When you print the records below, keep every word exact and leave out the images.

╭──

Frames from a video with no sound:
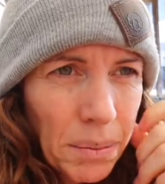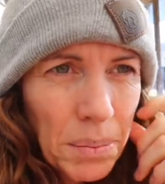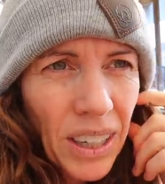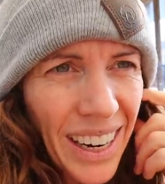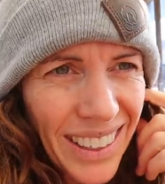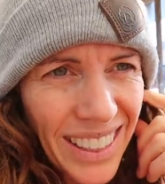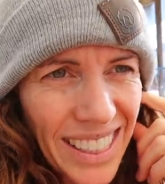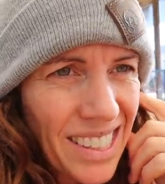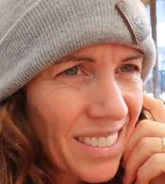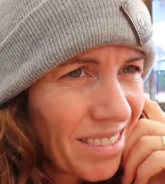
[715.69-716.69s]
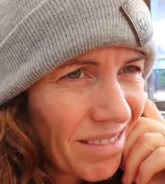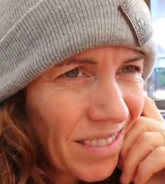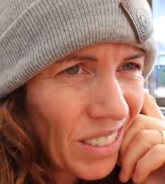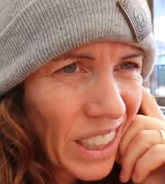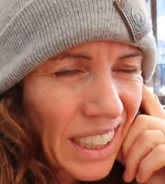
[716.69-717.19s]
But her udder isn't
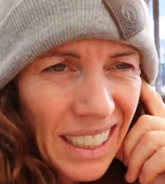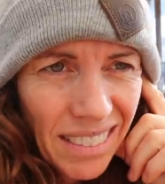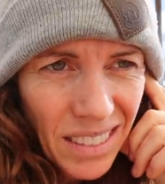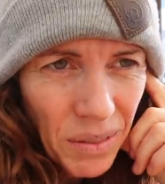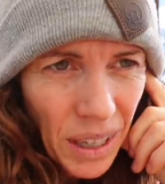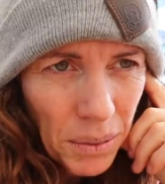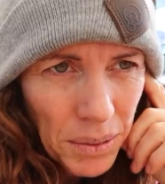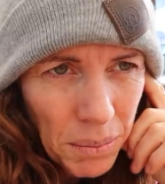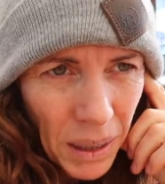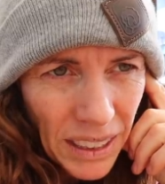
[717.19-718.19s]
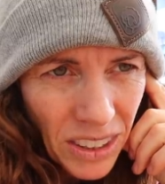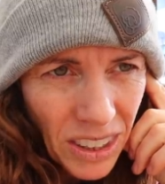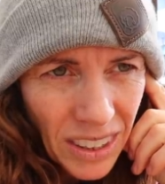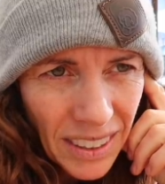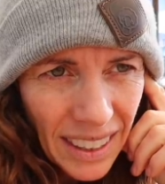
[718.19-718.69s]
really developed much.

╰──

Solution to the exercise
Frames from a video with no sound:
[715.69-716.69s]
[716.69-717.19s]
But her udder isn't
[717.19-718.19s]
[718.19-718.69s]
really developed much.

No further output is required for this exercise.